Cooley Professors Discuss Russian-Ukraine War and Violations of International Law
As the Russia-Ukraine War continues, Cooley Law School Professors David L. Finnegan and retired Brigadier General and former Deputy Assistant Secretary for Homeland Defense Michael C.H. McDaniel, experts on international law, have created a video-blog series sharing various interpretations of international law as it pertains to Russia’s invasion of Ukraine. The first three video-blog posts take a look at three important topics when looking into the violation of war crimes. Hosted on Cooley’s blog site, the video blogs also can be found on the Cooley Law School YouTube channel and are available for members of the media to share with their audiences.
VIDEO BLOG ONE
In the first blog, War Crimes and Crimes Against Humanity, McDaniel and Finnegan discuss war crimes in the ongoing Russian invasion of Ukraine. The subject matter experts break down how international law views war crimes and how individuals can be considered war criminals. Topics reviewed include bombardment without consideration of civilians and their assets, collateral damage, or the incidental death of civilians, and other principals being used during the conflict that could be considered war crimes.

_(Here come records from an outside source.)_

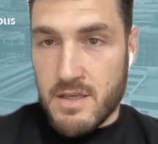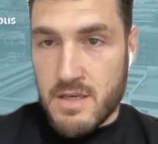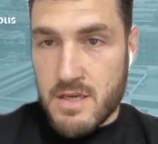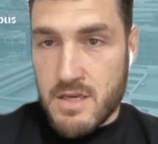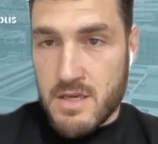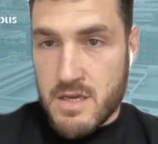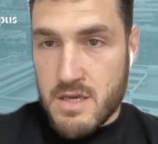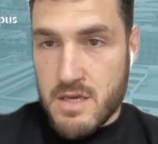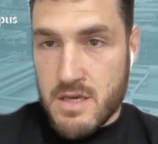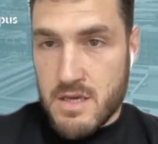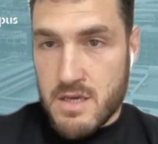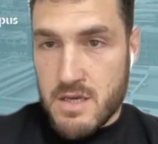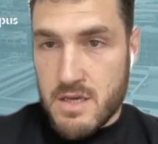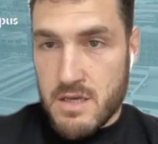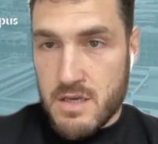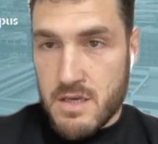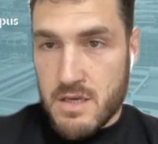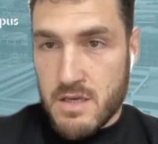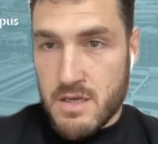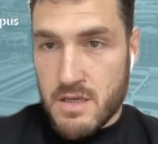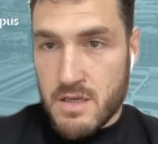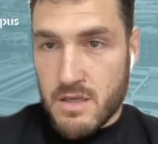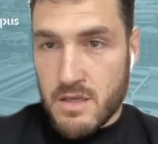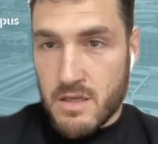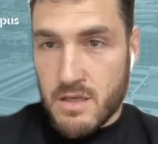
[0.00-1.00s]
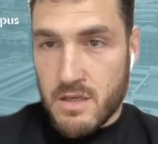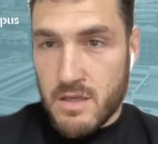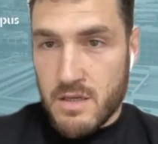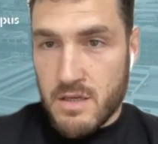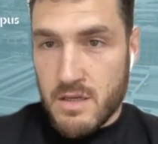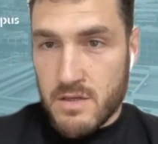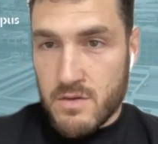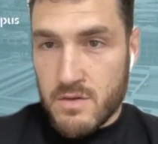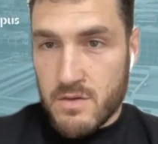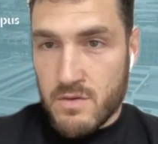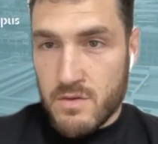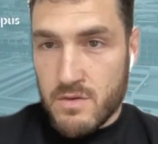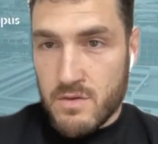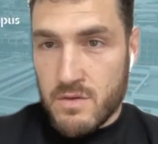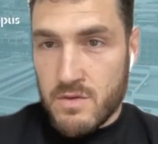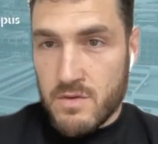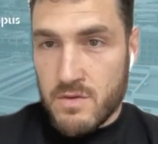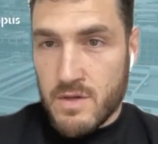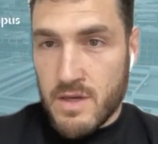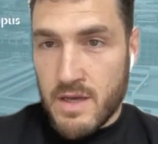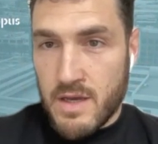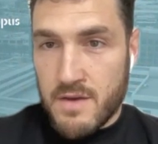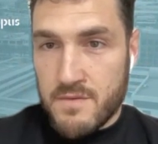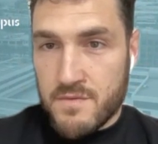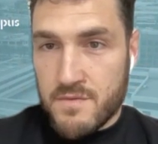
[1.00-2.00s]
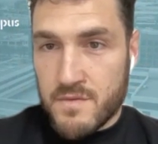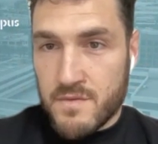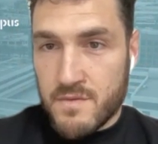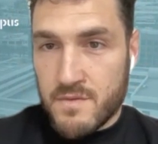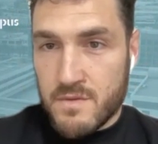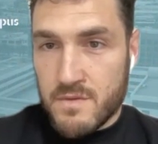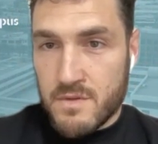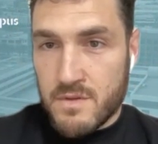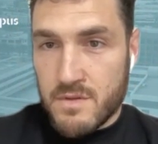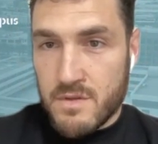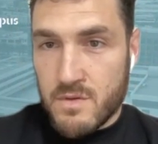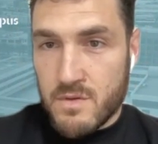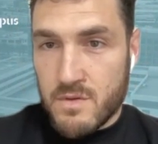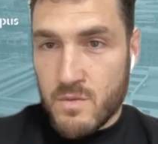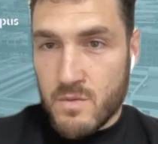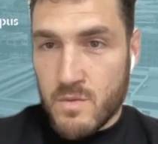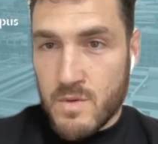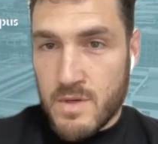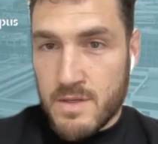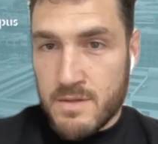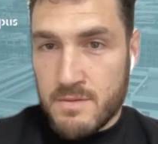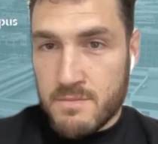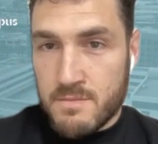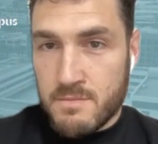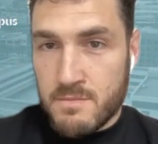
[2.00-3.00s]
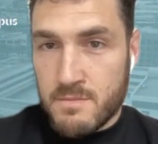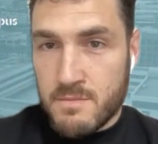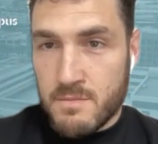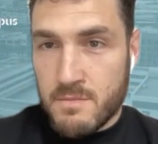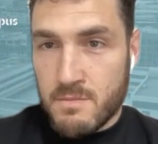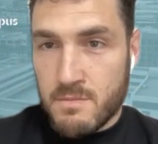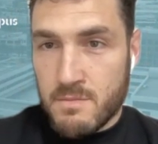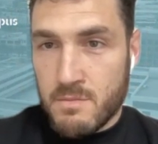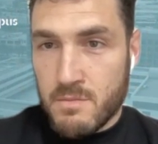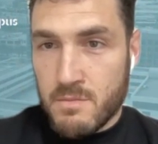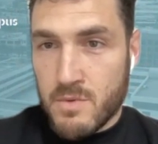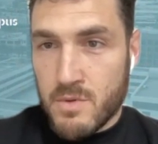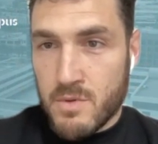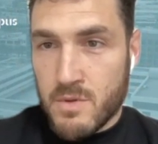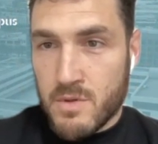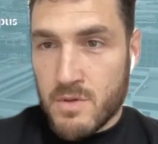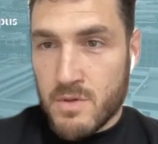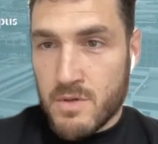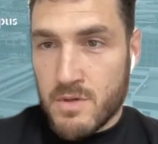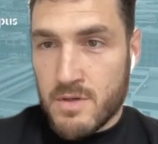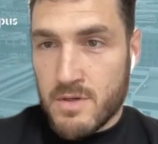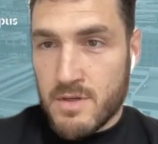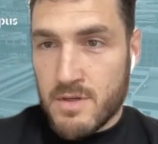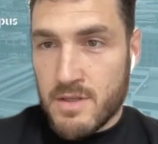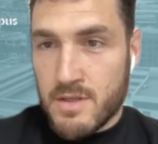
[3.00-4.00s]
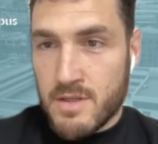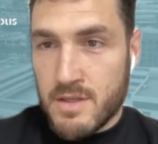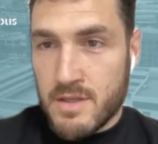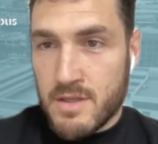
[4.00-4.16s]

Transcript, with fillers: Uh, here you have one more.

Finnegan said, “The most important sources of law when it comes to war are the Geneva Conventions that were agreed to following World War Two, and among the most important rules built into that legal frame work is concern for civilian populations and wanting to make sure that civilians are protected from the ravages of war.”
While sharing how the law of war goes about protecting civilian populations, McDaniel said, “The principals (of protecting citizens) predate the Geneva Conventions by thousands of years. Military necessity is the idea that you can only use the amount of force, you can use overwhelming force and you can use it very quickly because you want to ensure the submission of your enemy.”
VIDEO BLOG TWO
The second video blog, Use of Prohibited Weapons, takes a deep look at the law of war bans certain types of weapons, as well. McDaniel and Finnegan give their thoughts on the allegations that Russia is using certain prohibited weapons, such as cluster bombs and thermobaric weapons, thereby violating the international humanitarian law of war.
“The law of war also establishes rules for the types of weapons that countries may lawfully use during armed conflicts and bans certain types of weapons,” said Finnegan. “There are a number of treaties and other international agreements that attempt to impose restrictions on the use of certain weapons systems or regulate the use of weapons.”
It is widely documented that Russia has deployed the use of cluster bombs against Ukraine, said Finnegan, who then asked McDaniel to comment on why are they of questionable legality?
“They detonate upon landing and then they fragment,” said McDaniel. “It is the high potential for them exploding indiscriminately and thereby hitting civilian populations, which makes them so dangerous. There is in fact a convention on cluster bombs that was signed in 2008, fairly recently, and it prohibits not just the use, but the production, storage or transport of cluster bombs.”
VIDEO BLOG THREE
Crimes of Aggression is the third topic covered in this series. Professors Finnegan and McDaniel discuss the international crime of aggression, committed by political leaders of an invading country. The Cooley professors evaluate whether Russian President Vladimir Putin can be prosecuted, referencing consequences given to leaders that implemented international war in the past.
“The Nuremberg Tribunal prosecuted Nazi leaders as war criminals after World War Two famously referred to the crime of aggression and crimes against peace as the ‘supreme international crime,’” said Finnegan. “I think what the tribunal was getting at is that all other war crimes sort of flow from aggression, that is, without the unlawful war there would be no war crimes to begin with. Aggression opens the door to further atrocities.”
While discussing whether Russia’s actions are an unlawful act of aggression and if Vladimir Putin can be held criminally responsible for committing acts of aggression, McDaniel said, “I immediately think about the principle of command responsibility. I think that would apply to the crime of aggression as much as it applies to other war crimes. The idea of command responsibility is the idea that the superior officer, the military leader, knows that, or should have known, that war crimes are being committed by his troops, or learns about them afterwards. The question becomes is there a failure to take necessary and full measures, reasonable measures, to prevent this from occurring as you look at the actions of Putin.”